__Records to process__
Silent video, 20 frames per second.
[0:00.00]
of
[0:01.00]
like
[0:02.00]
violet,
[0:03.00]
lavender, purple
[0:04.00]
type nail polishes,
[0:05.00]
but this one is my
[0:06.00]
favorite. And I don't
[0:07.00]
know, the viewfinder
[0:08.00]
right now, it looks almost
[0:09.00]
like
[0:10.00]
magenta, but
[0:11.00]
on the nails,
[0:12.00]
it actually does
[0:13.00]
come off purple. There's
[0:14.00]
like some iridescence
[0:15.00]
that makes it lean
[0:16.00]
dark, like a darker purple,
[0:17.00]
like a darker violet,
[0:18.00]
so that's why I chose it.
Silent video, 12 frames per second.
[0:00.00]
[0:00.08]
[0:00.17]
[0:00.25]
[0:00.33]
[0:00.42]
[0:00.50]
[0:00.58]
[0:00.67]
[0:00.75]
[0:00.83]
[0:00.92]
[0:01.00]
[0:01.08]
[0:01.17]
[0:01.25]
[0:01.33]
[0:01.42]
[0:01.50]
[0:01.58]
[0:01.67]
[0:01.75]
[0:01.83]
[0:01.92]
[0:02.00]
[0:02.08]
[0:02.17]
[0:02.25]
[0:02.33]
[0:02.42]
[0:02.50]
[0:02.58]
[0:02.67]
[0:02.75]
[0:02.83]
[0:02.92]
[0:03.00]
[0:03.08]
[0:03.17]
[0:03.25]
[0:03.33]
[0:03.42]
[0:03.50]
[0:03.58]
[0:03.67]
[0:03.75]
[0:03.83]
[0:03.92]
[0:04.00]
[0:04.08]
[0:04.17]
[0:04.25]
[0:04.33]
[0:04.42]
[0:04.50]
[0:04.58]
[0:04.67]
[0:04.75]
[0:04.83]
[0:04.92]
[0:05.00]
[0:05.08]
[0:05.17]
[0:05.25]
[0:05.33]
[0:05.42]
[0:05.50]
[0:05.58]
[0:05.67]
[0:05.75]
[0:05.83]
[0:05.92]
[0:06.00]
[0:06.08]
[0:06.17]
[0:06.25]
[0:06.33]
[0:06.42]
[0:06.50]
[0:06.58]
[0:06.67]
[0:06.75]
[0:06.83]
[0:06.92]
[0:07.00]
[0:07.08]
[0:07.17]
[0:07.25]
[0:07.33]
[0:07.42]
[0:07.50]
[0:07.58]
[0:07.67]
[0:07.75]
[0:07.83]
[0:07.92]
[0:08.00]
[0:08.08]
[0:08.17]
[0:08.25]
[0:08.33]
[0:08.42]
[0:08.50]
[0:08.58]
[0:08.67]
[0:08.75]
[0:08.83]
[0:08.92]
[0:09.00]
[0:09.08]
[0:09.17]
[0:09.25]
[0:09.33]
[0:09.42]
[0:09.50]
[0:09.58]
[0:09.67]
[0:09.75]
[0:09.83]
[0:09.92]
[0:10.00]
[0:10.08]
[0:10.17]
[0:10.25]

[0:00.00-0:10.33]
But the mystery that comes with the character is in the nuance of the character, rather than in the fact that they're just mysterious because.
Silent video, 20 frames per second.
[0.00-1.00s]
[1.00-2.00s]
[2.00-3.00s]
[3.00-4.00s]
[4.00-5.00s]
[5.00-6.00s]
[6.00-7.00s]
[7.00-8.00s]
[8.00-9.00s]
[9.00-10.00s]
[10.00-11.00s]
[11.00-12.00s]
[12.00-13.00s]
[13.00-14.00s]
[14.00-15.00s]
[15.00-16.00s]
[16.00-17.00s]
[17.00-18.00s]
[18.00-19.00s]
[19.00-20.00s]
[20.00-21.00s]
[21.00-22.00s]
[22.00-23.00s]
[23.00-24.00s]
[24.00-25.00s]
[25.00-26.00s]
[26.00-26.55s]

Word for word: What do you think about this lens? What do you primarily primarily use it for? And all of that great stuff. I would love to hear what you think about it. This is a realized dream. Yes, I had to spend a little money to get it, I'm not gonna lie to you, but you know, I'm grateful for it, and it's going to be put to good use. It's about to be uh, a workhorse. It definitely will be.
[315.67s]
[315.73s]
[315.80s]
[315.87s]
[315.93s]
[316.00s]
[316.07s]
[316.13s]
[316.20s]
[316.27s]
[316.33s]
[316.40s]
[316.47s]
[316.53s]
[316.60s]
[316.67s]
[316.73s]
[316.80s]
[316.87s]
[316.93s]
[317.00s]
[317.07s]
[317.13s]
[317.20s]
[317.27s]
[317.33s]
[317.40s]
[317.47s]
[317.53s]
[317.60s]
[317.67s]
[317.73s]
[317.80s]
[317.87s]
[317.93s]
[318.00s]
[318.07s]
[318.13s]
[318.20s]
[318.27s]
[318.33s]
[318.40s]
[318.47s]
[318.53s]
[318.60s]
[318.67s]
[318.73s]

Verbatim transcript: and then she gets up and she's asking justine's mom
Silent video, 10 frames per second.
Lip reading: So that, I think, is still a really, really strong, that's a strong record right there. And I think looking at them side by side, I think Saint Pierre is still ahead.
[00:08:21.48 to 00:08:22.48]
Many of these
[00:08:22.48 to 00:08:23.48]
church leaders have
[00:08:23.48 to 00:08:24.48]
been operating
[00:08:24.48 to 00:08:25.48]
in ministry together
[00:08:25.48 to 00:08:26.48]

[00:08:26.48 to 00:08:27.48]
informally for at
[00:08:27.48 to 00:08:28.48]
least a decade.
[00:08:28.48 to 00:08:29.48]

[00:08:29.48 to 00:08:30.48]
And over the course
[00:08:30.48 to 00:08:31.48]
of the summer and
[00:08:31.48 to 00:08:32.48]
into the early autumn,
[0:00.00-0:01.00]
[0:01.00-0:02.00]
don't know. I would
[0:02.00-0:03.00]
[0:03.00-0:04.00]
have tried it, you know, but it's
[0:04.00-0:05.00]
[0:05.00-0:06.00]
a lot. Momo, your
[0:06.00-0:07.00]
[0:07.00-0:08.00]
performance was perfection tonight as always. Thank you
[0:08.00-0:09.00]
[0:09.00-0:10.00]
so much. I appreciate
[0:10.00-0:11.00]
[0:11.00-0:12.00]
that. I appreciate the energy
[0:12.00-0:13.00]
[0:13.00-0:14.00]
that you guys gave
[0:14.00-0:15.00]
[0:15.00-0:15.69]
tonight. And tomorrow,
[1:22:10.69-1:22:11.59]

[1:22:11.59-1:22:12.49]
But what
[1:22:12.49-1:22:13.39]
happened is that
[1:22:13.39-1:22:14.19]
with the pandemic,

__Work item__
Collect every line above that contains the word "Silent".

__Response__
Silent video, 20 frames per second.
Silent video, 12 frames per second.
Silent video, 20 frames per second.
Silent video, 10 frames per second.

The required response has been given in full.